──────── Data for analysis ────────

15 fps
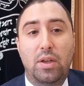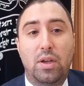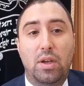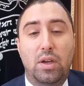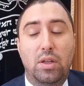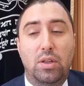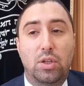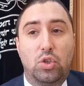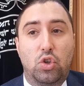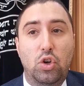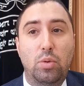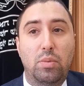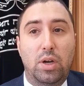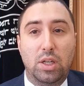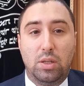the
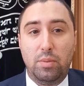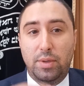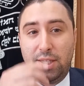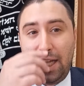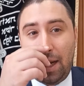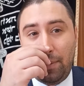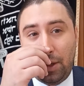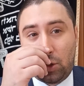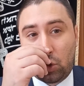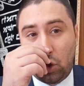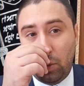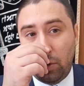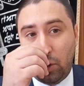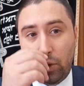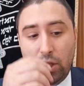truma. The matame
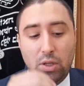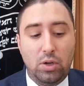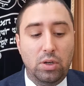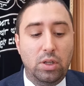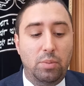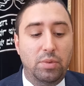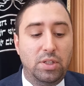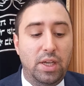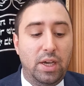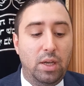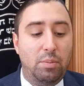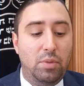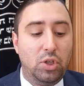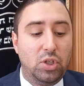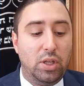truma we learned in Masechet
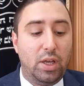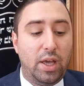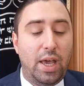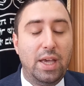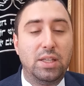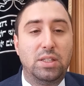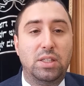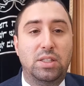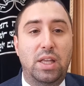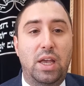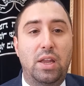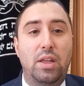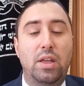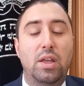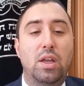Mishnah Ches is
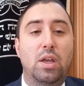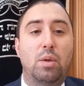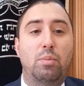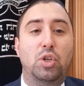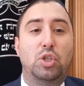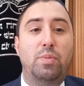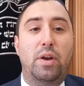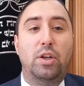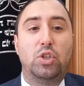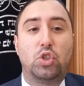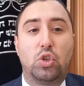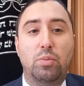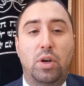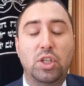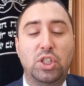that b'shmeres
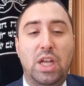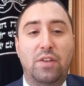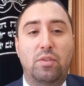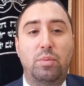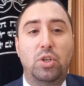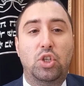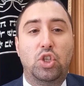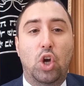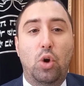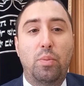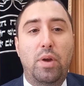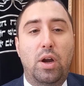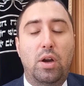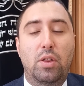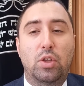trumos you have to be
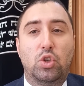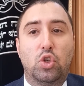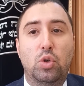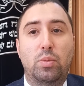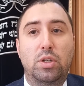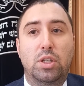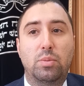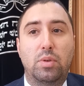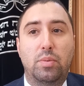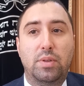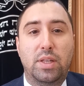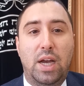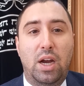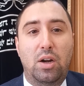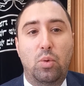shomer the truma to be
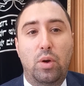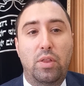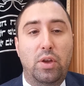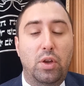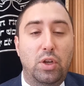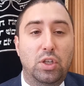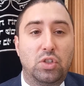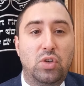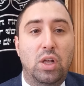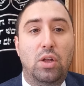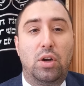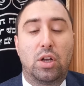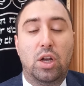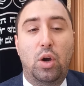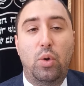b'tara. Whether you're Yisrael or
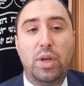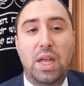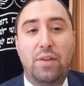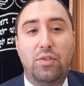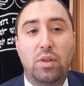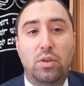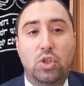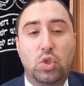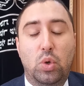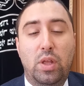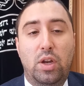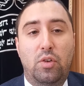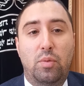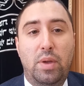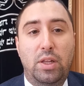a Kohen, you have to ensure that
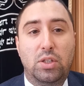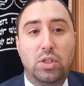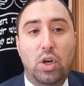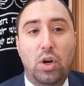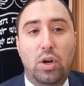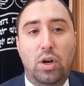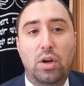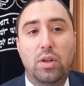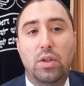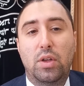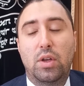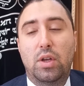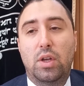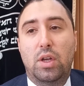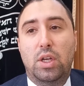it remains tar.
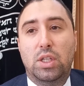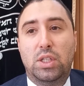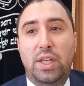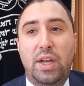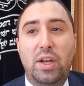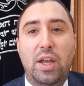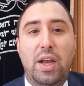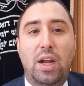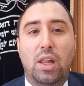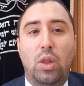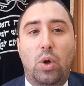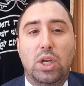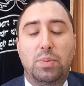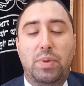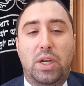So here you're at a
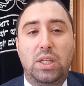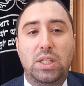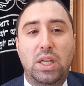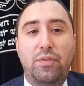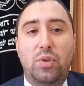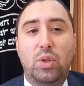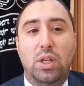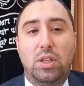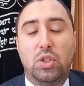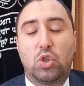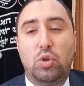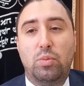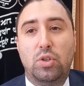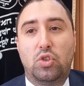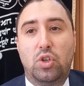loss because if you let the
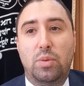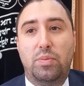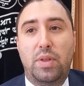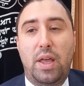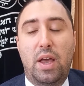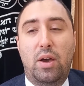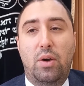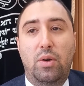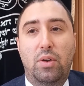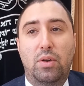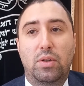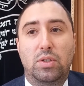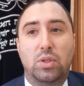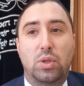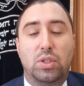truma drip down,
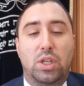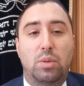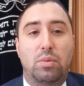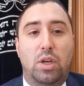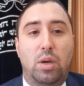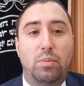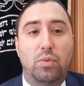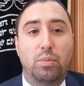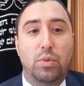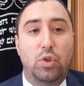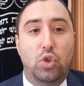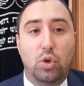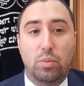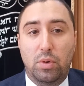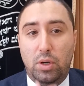so it's going to become
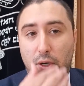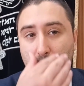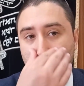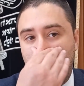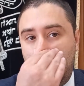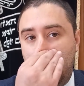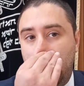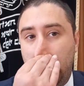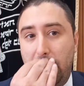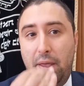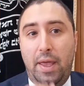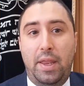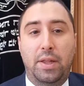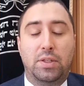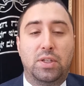meduma,
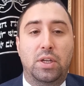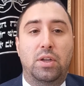and you're going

────────

Exercise goal:
Wording must stay exact. Give again the lines from the line with "that b'shmeres" through the last line of the listing, both ends included, without pictures.

Response below:
that b'shmeres
trumos you have to be
shomer the truma to be
b'tara. Whether you're Yisrael or
a Kohen, you have to ensure that
it remains tar.
So here you're at a
loss because if you let the
truma drip down,
so it's going to become
meduma,
and you're going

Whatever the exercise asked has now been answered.